Stored data:
»»

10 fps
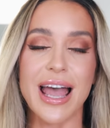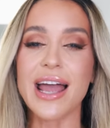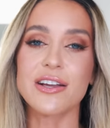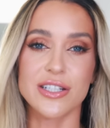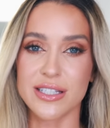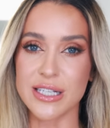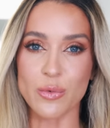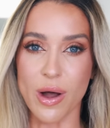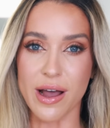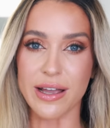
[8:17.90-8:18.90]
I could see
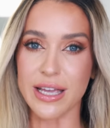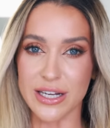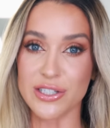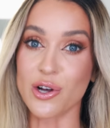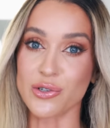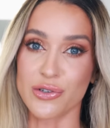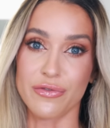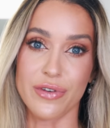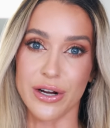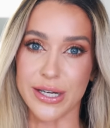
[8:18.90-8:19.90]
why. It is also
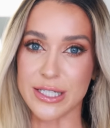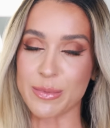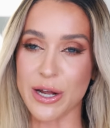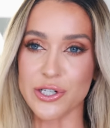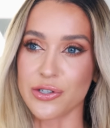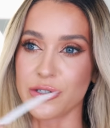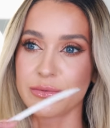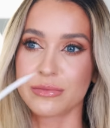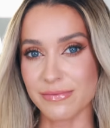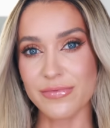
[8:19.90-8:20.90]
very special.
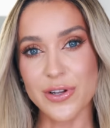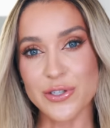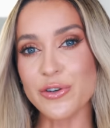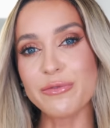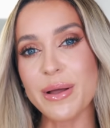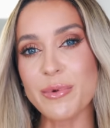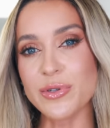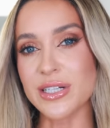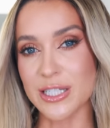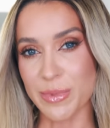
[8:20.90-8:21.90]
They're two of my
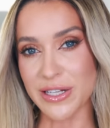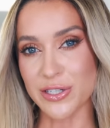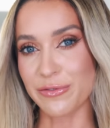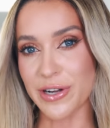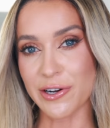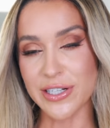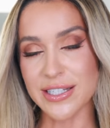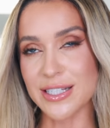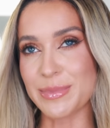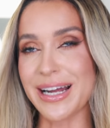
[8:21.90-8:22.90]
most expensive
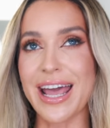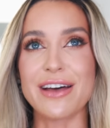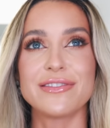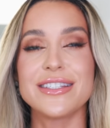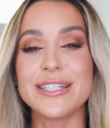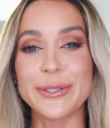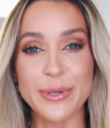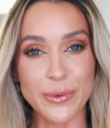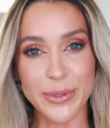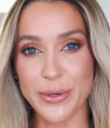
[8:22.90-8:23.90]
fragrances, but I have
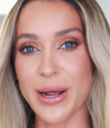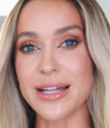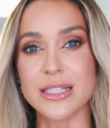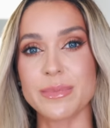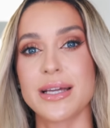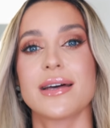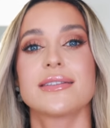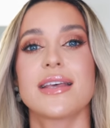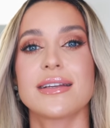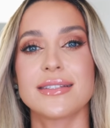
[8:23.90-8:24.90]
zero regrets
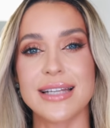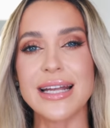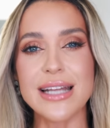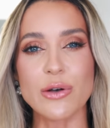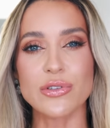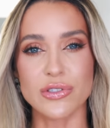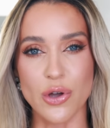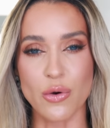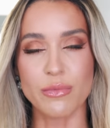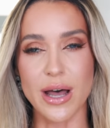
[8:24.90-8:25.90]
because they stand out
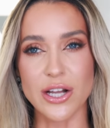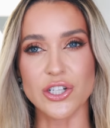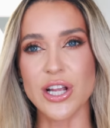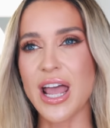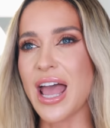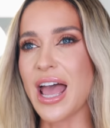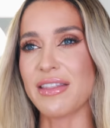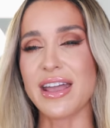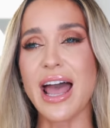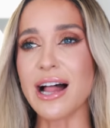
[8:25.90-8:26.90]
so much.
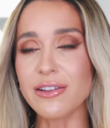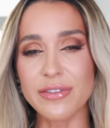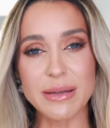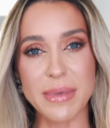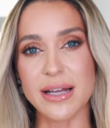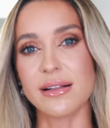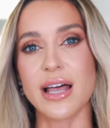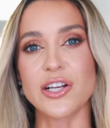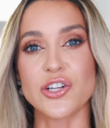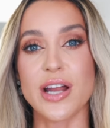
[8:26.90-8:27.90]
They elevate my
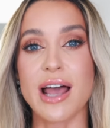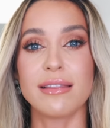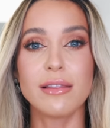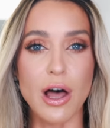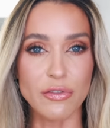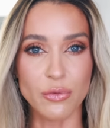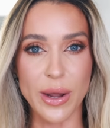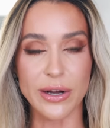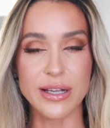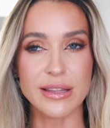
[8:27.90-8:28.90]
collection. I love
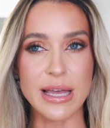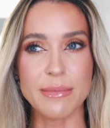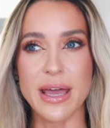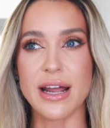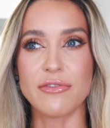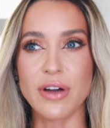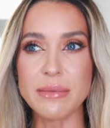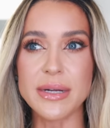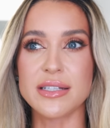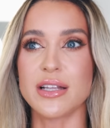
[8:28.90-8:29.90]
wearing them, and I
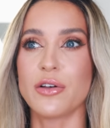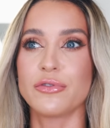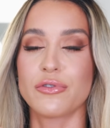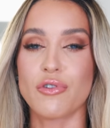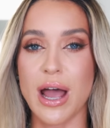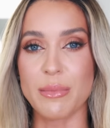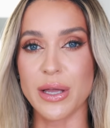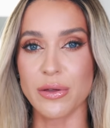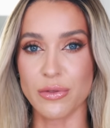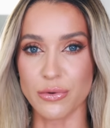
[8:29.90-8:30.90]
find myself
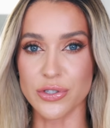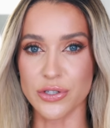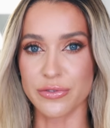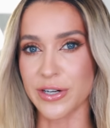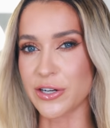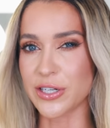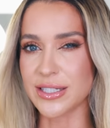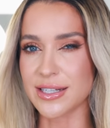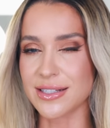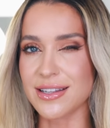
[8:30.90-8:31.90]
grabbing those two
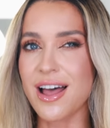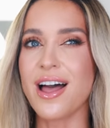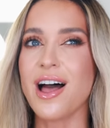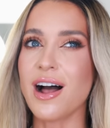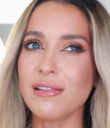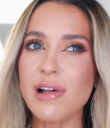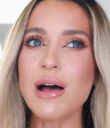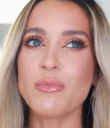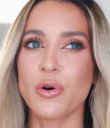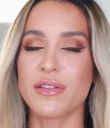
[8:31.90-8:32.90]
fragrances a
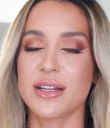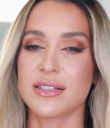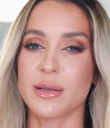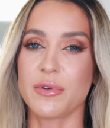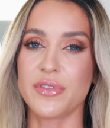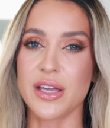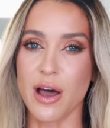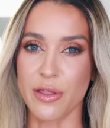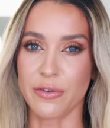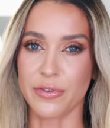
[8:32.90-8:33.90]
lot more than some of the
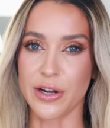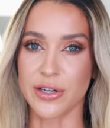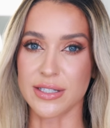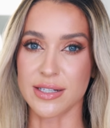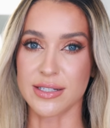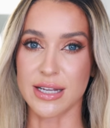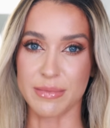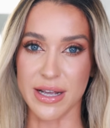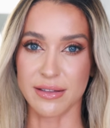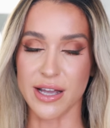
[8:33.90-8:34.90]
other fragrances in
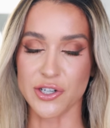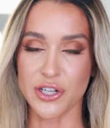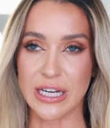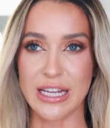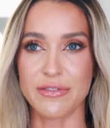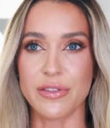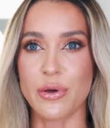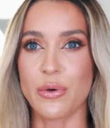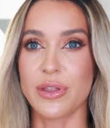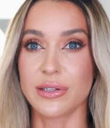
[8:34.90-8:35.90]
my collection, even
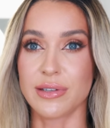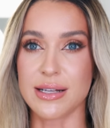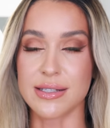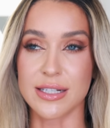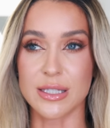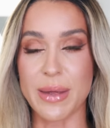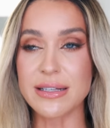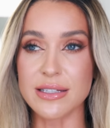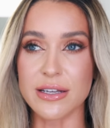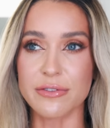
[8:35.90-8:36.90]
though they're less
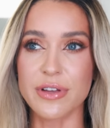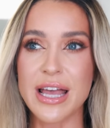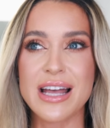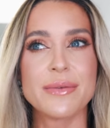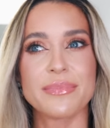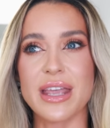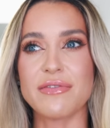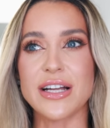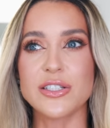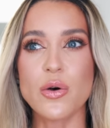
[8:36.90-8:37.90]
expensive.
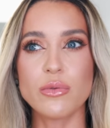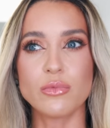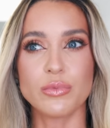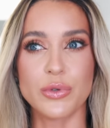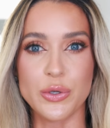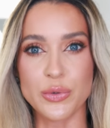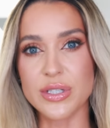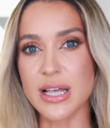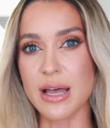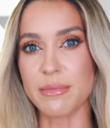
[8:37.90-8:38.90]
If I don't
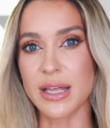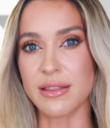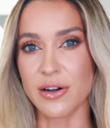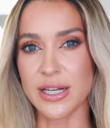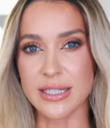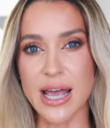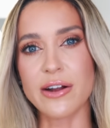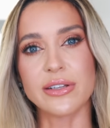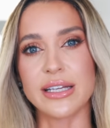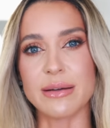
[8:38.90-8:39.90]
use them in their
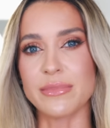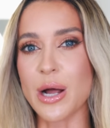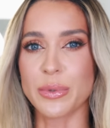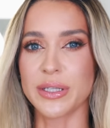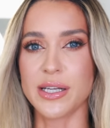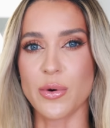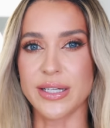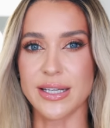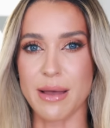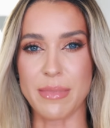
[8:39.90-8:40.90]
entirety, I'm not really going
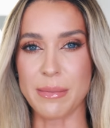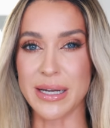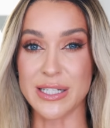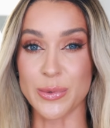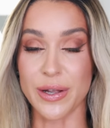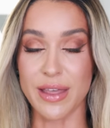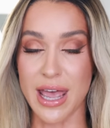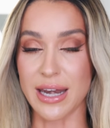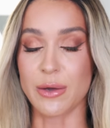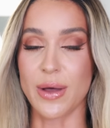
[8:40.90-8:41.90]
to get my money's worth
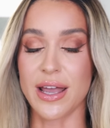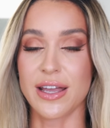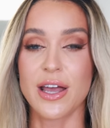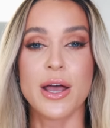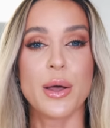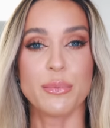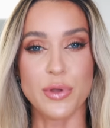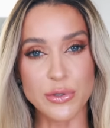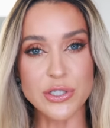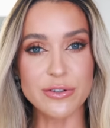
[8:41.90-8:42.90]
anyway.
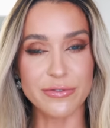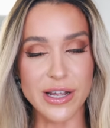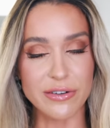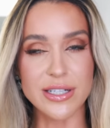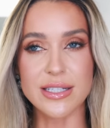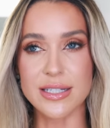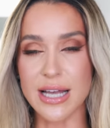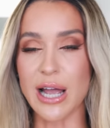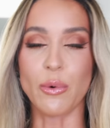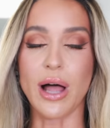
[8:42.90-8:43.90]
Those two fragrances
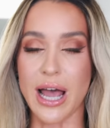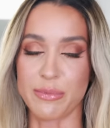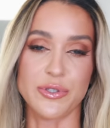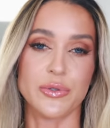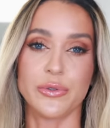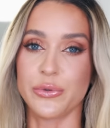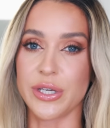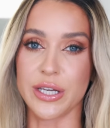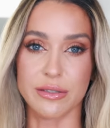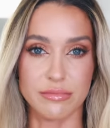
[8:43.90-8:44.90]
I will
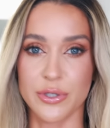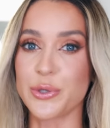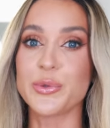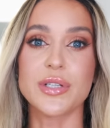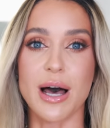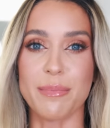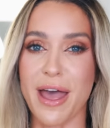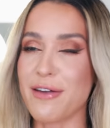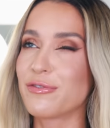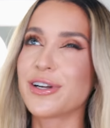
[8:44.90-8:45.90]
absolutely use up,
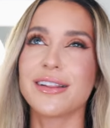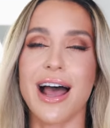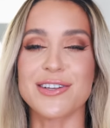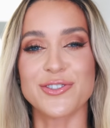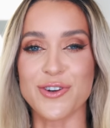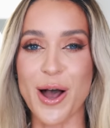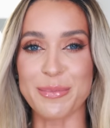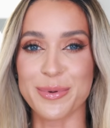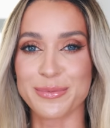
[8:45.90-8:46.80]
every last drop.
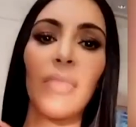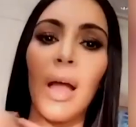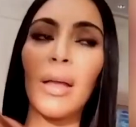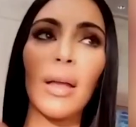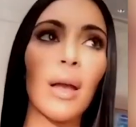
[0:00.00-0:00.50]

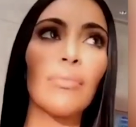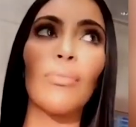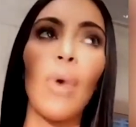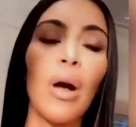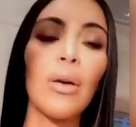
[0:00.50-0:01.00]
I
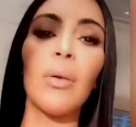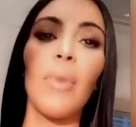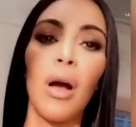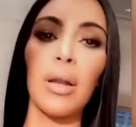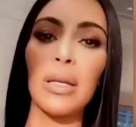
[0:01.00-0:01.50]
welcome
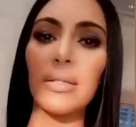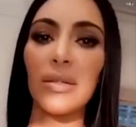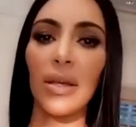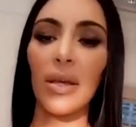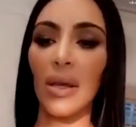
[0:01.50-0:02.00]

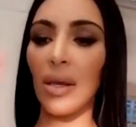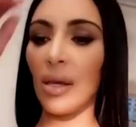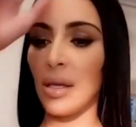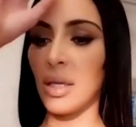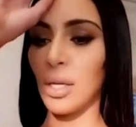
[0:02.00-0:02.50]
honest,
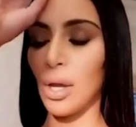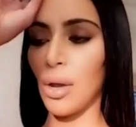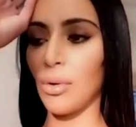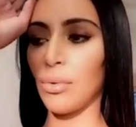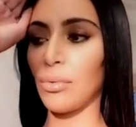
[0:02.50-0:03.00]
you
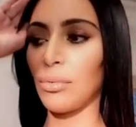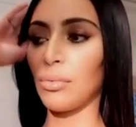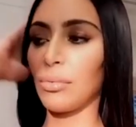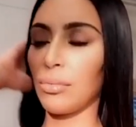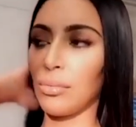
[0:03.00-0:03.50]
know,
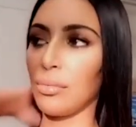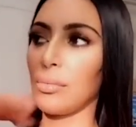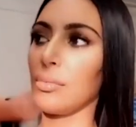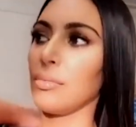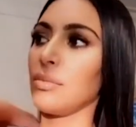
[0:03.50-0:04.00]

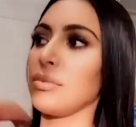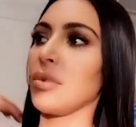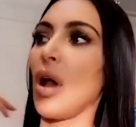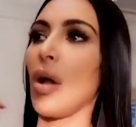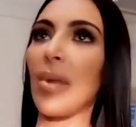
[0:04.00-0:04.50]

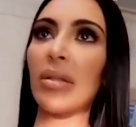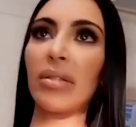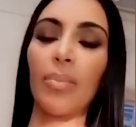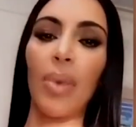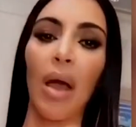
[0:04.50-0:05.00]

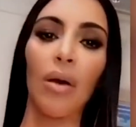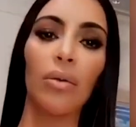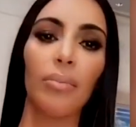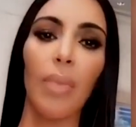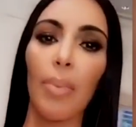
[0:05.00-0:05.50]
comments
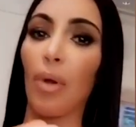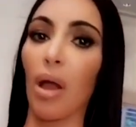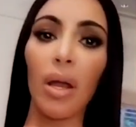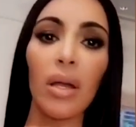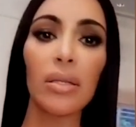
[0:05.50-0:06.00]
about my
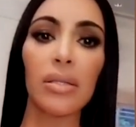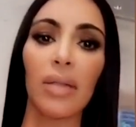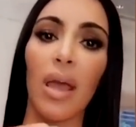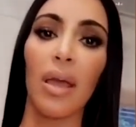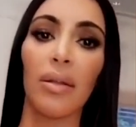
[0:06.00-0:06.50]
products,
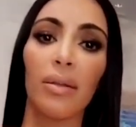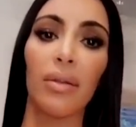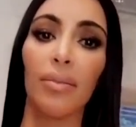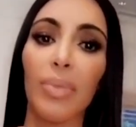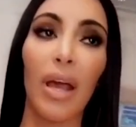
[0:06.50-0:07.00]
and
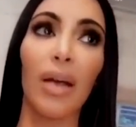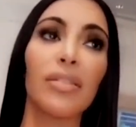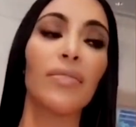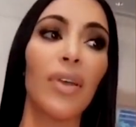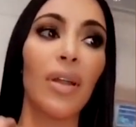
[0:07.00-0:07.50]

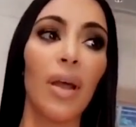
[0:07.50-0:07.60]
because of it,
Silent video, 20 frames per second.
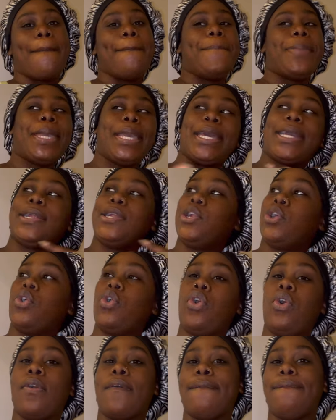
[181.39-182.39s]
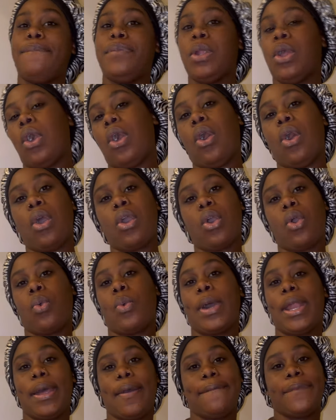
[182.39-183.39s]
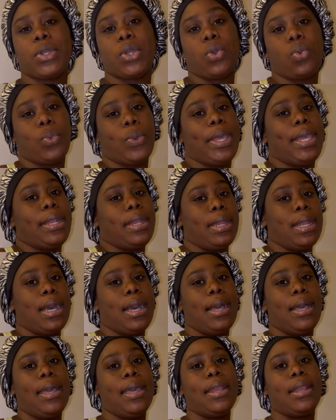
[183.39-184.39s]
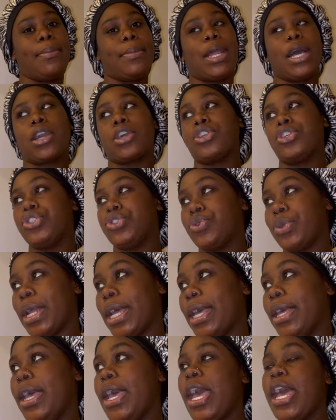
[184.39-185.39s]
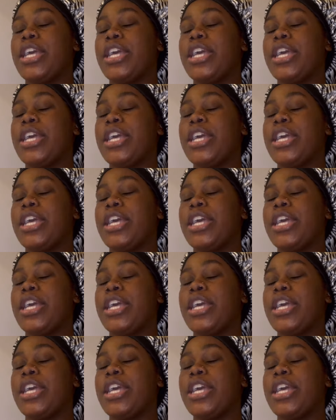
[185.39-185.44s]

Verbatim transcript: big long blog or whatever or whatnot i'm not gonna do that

««

TASK DESCRIPTION:
All the records above must be retyped exactly, except for their pictures.

TASK ANSWER:
10 fps
[8:17.90-8:18.90]
I could see
[8:18.90-8:19.90]
why. It is also
[8:19.90-8:20.90]
very special.
[8:20.90-8:21.90]
They're two of my
[8:21.90-8:22.90]
most expensive
[8:22.90-8:23.90]
fragrances, but I have
[8:23.90-8:24.90]
zero regrets
[8:24.90-8:25.90]
because they stand out
[8:25.90-8:26.90]
so much.
[8:26.90-8:27.90]
They elevate my
[8:27.90-8:28.90]
collection. I love
[8:28.90-8:29.90]
wearing them, and I
[8:29.90-8:30.90]
find myself
[8:30.90-8:31.90]
grabbing those two
[8:31.90-8:32.90]
fragrances a
[8:32.90-8:33.90]
lot more than some of the
[8:33.90-8:34.90]
other fragrances in
[8:34.90-8:35.90]
my collection, even
[8:35.90-8:36.90]
though they're less
[8:36.90-8:37.90]
expensive.
[8:37.90-8:38.90]
If I don't
[8:38.90-8:39.90]
use them in their
[8:39.90-8:40.90]
entirety, I'm not really going
[8:40.90-8:41.90]
to get my money's worth
[8:41.90-8:42.90]
anyway.
[8:42.90-8:43.90]
Those two fragrances
[8:43.90-8:44.90]
I will
[8:44.90-8:45.90]
absolutely use up,
[8:45.90-8:46.80]
every last drop.
[0:00.00-0:00.50]

[0:00.50-0:01.00]
I
[0:01.00-0:01.50]
welcome
[0:01.50-0:02.00]

[0:02.00-0:02.50]
honest,
[0:02.50-0:03.00]
you
[0:03.00-0:03.50]
know,
[0:03.50-0:04.00]

[0:04.00-0:04.50]

[0:04.50-0:05.00]

[0:05.00-0:05.50]
comments
[0:05.50-0:06.00]
about my
[0:06.00-0:06.50]
products,
[0:06.50-0:07.00]
and
[0:07.00-0:07.50]

[0:07.50-0:07.60]
because of it,
Silent video, 20 frames per second.
[181.39-182.39s]
[182.39-183.39s]
[183.39-184.39s]
[184.39-185.39s]
[185.39-185.44s]

Verbatim transcript: big long blog or whatever or whatnot i'm not gonna do that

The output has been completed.